AWS SageMaker domain modified to allow public access
Description
AlphaSOC detected configuration changes that exposed an Amazon SageMaker domain to the public internet, likely due to misconfigured security groups or VPC settings allowing inbound traffic from 0.0.0.0/0. Amazon SageMaker is a fully managed service for building, training, and deploying machine learning models at scale. This exposure risks unauthorized access to sensitive training data, machine learning models, and computational resources in SageMaker Studio or endpoints, bypassing VPC and IAM security controls.
Impact
Public exposure of SageMaker domains allows threat actors to access sensitive training data and machine learning models stored in the domain or associated S3 buckets. Adversaries can consume costly GPU compute resources, extract proprietary algorithms, or deploy malicious inference endpoints to manipulate outputs or exfiltrate data.
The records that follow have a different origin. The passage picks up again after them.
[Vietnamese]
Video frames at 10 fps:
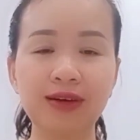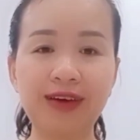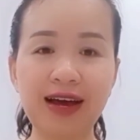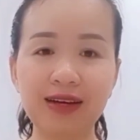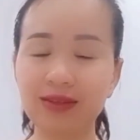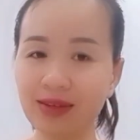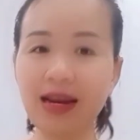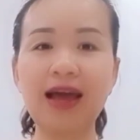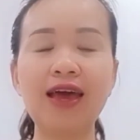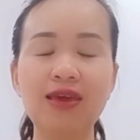và rất
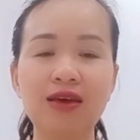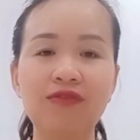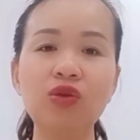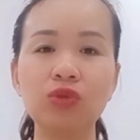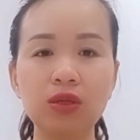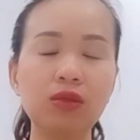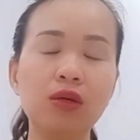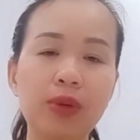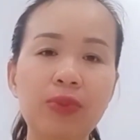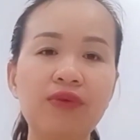là hay ví dụ những
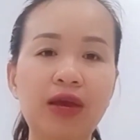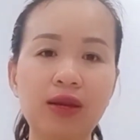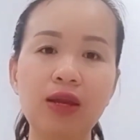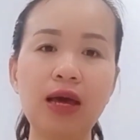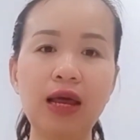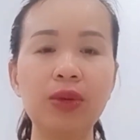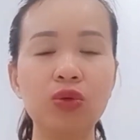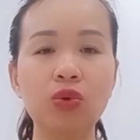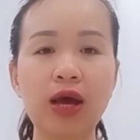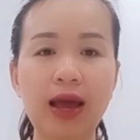người bị vẫy nến hay là
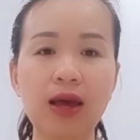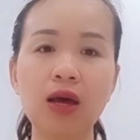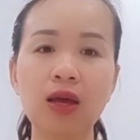bị yoga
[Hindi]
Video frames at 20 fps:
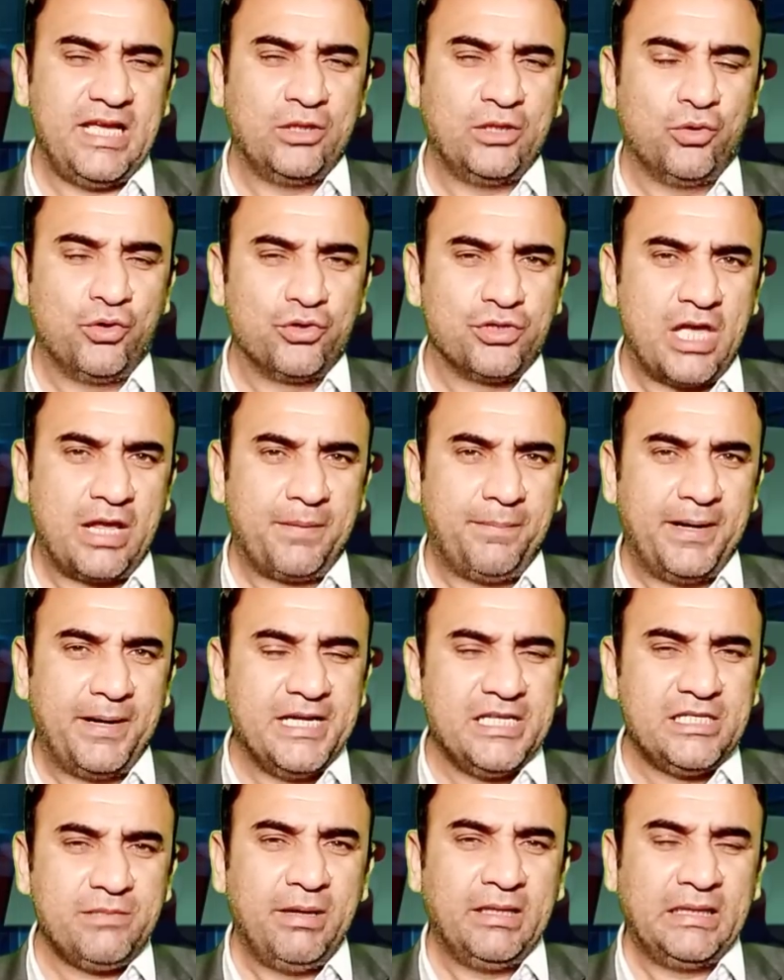दो
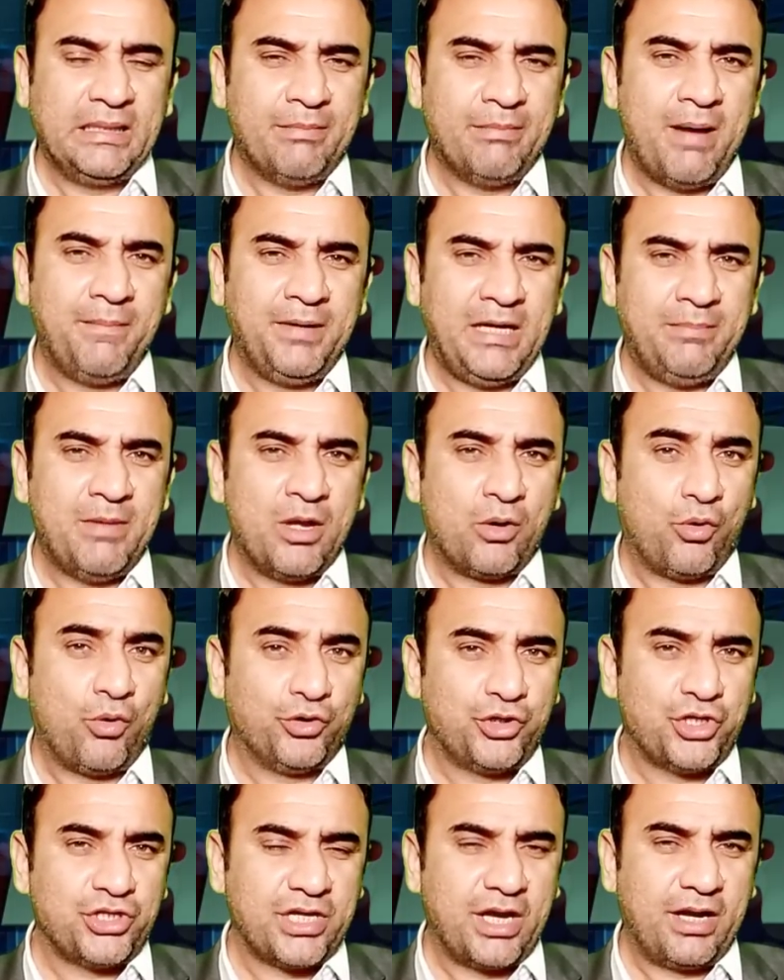में तमाम टीमें कोशिश
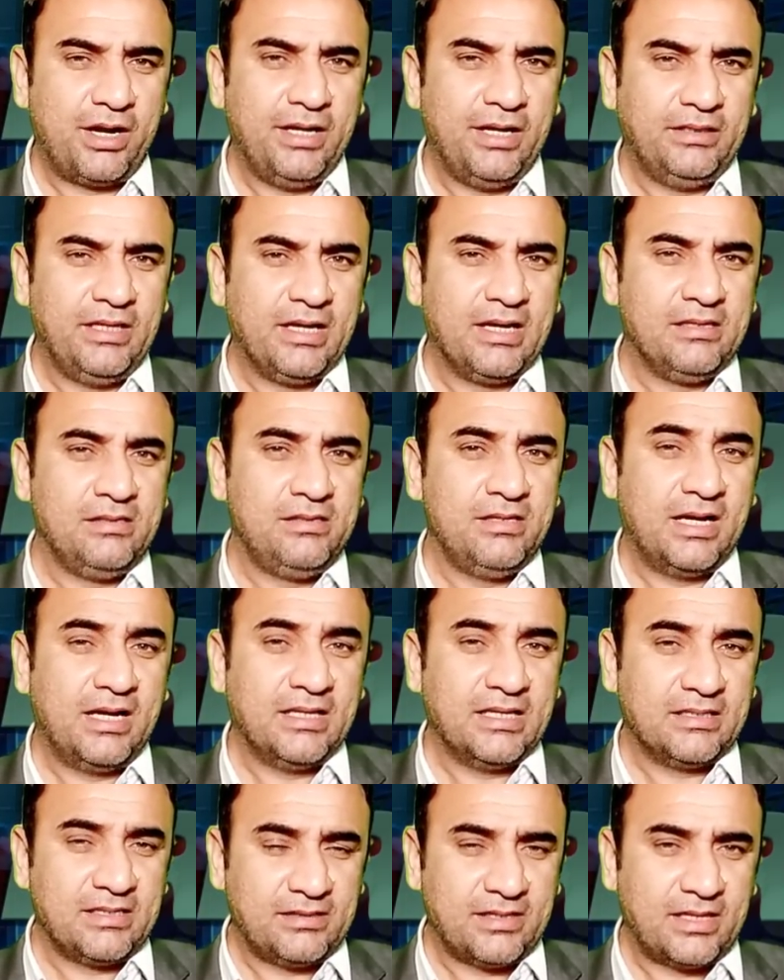कर रही थी कि ज़्यादा से
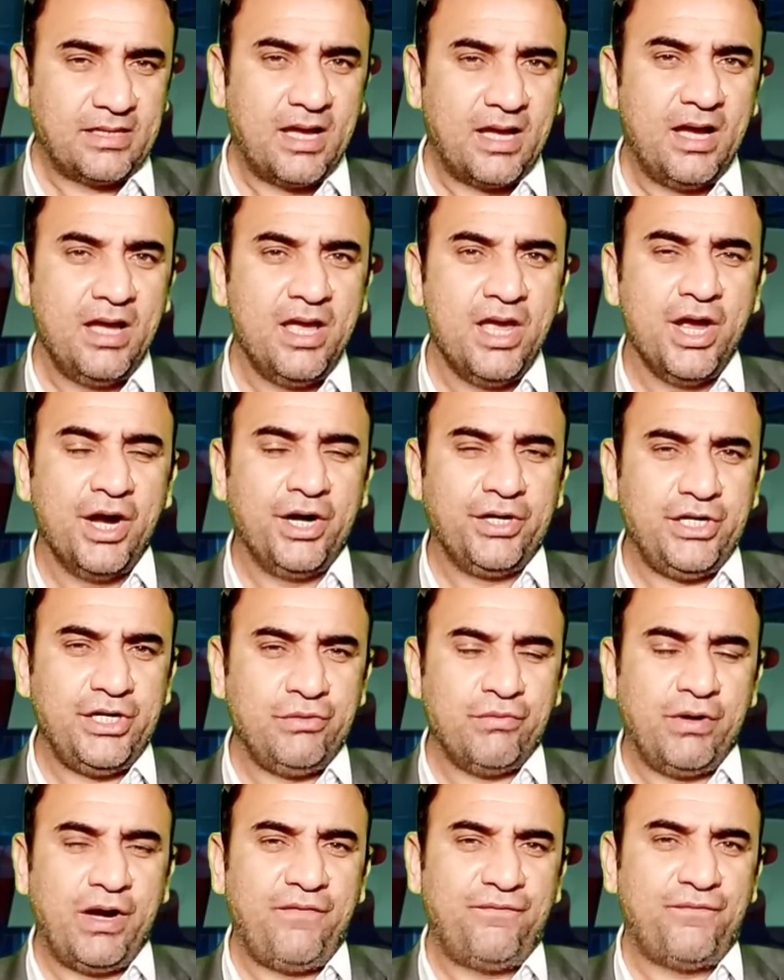ज़्यादा टी
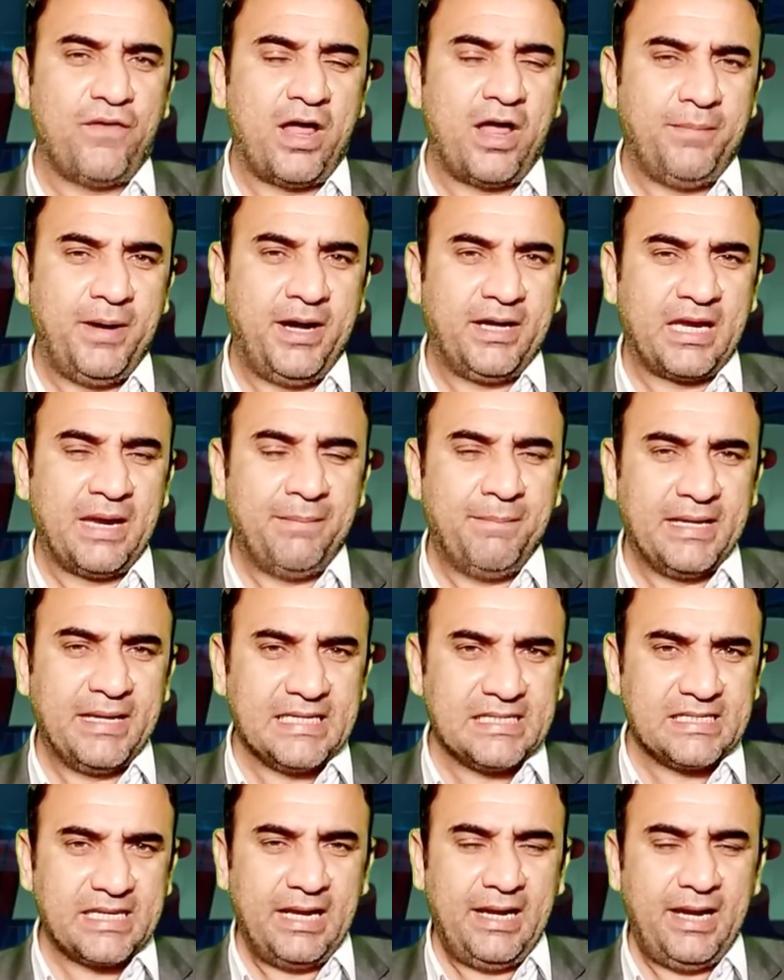फॉर्मेट के मैचेस
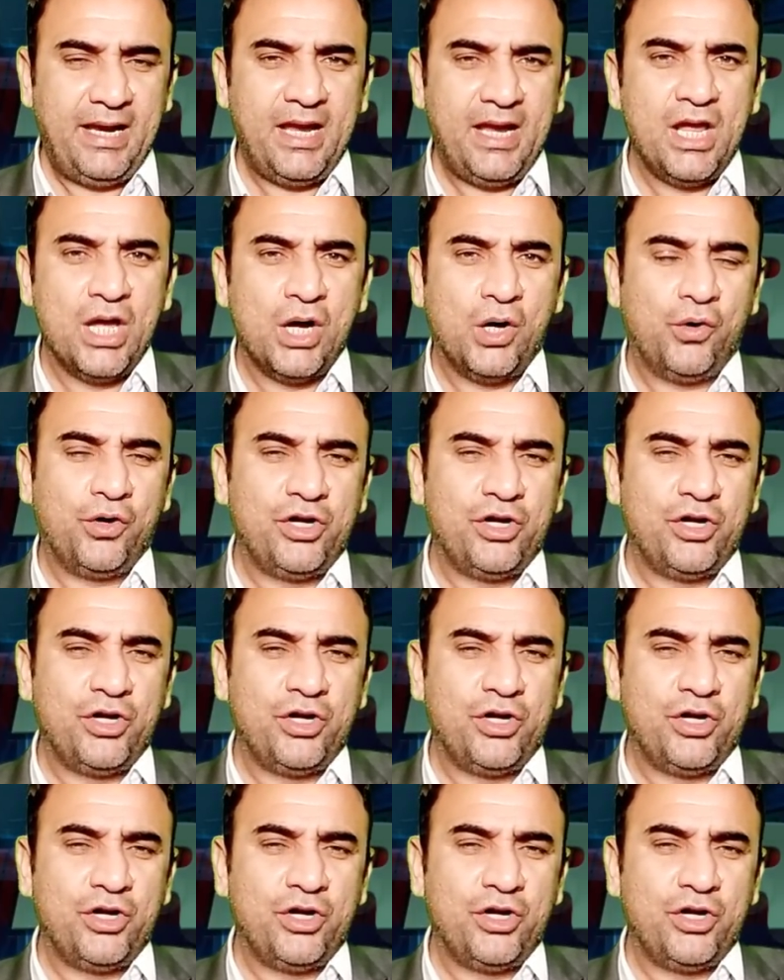खेलें और इस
Attackers may also escalate privileges to other AWS services, such as S3 buckets or RDS databases, through overly permissive IAM roles attached to the domain.
Severity
| Severity | Condition |
|---|---|
Low | AWS SageMaker domain made public |
Investigation and Remediation
Review CloudTrail logs to identify the user and API calls that modified the domain. Revert SageMaker domain access to private endpoints only and audit all domain activity during the exposure period. Rotate any compromised credentials and access keys. Verify ML model and data integrity across the domain. Implement preventive controls through SCPs and IAM policies to prevent future unauthorized modifications.